DATA FOR THE TASK:
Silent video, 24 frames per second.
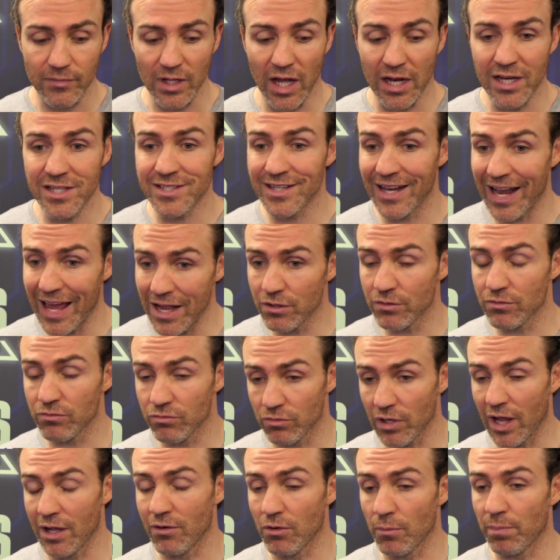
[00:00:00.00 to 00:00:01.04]
And he's a late
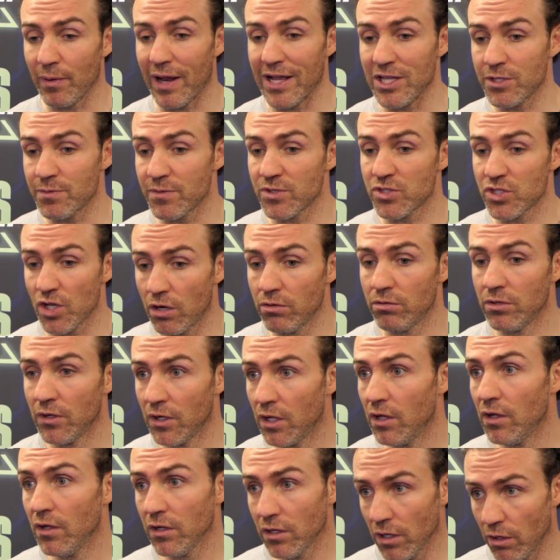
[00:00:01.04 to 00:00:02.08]
replacement, so,
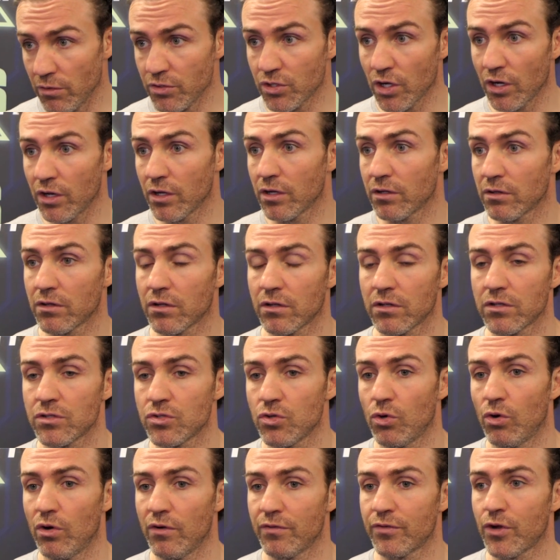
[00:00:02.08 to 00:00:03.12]
you know, he's got to
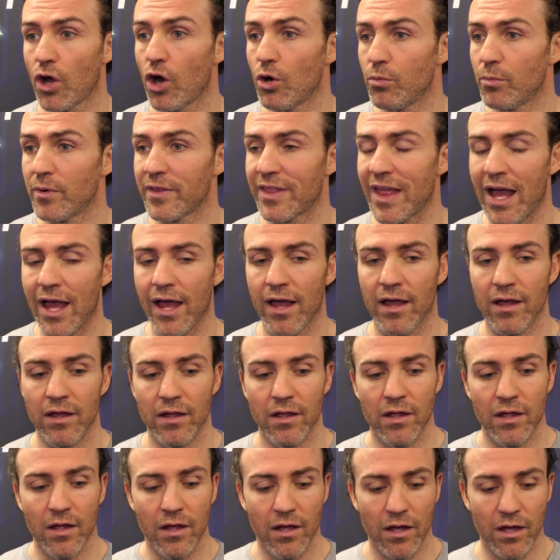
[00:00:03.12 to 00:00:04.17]
sort of cope with that.
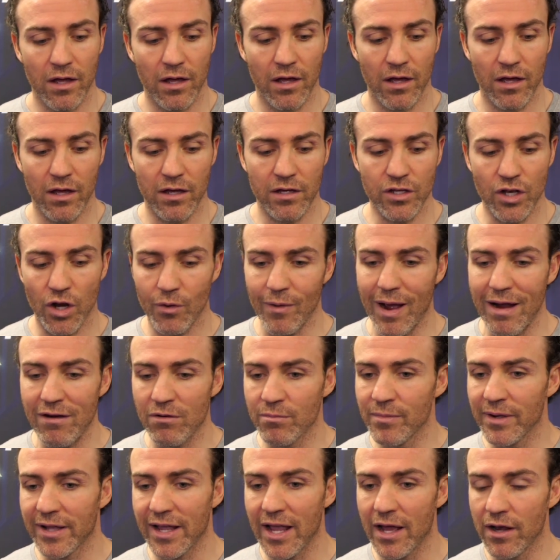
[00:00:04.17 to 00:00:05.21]
You know,
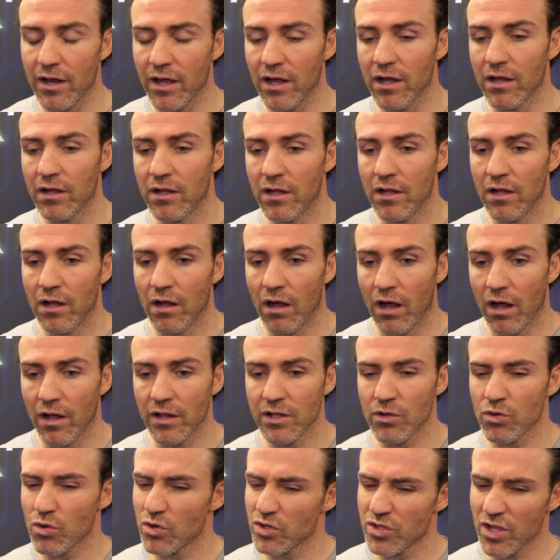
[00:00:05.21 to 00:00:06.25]
Aaron McKenna, I
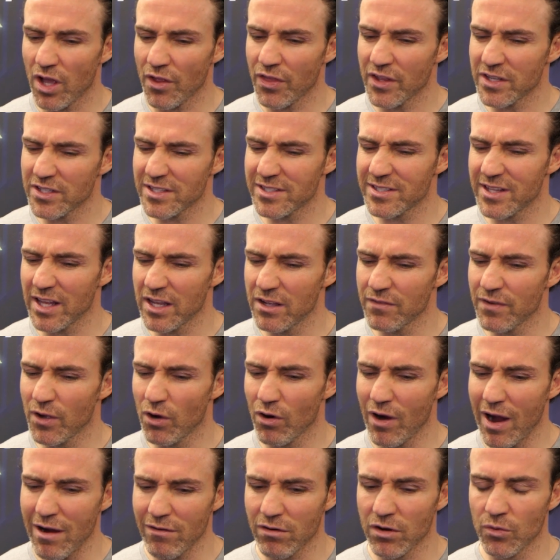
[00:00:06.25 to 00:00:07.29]
think it's Stevie
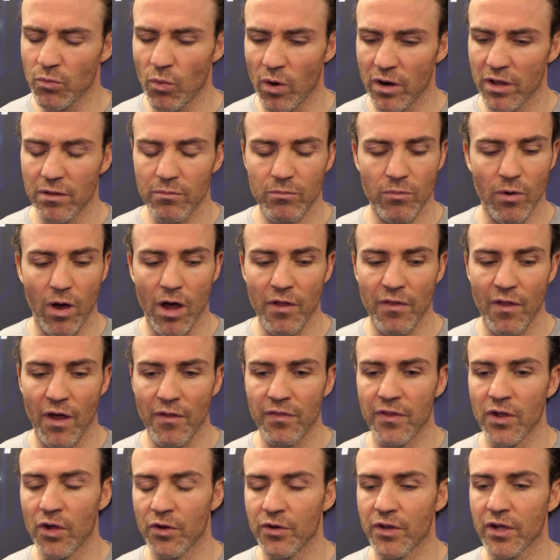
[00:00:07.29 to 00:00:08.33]
or Aaron, one of them,
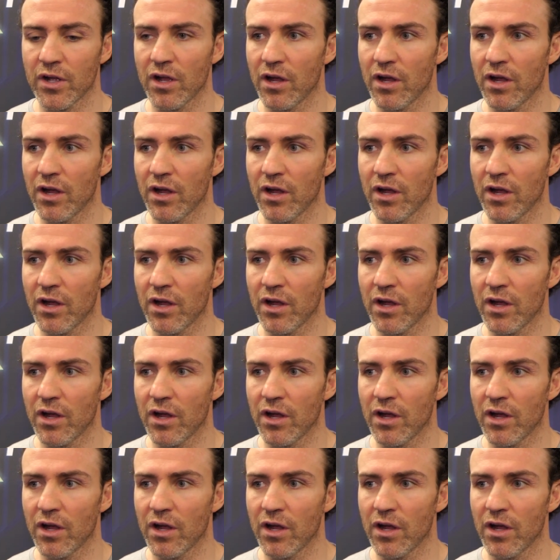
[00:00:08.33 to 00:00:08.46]
on the under.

DESCRIPTION OF THE TASK:
Your reply must contain each entry exactly as written and no pictures.

OUTPUT:
Silent video, 24 frames per second.
[00:00:00.00 to 00:00:01.04]
And he's a late
[00:00:01.04 to 00:00:02.08]
replacement, so,
[00:00:02.08 to 00:00:03.12]
you know, he's got to
[00:00:03.12 to 00:00:04.17]
sort of cope with that.
[00:00:04.17 to 00:00:05.21]
You know,
[00:00:05.21 to 00:00:06.25]
Aaron McKenna, I
[00:00:06.25 to 00:00:07.29]
think it's Stevie
[00:00:07.29 to 00:00:08.33]
or Aaron, one of them,
[00:00:08.33 to 00:00:08.46]
on the under.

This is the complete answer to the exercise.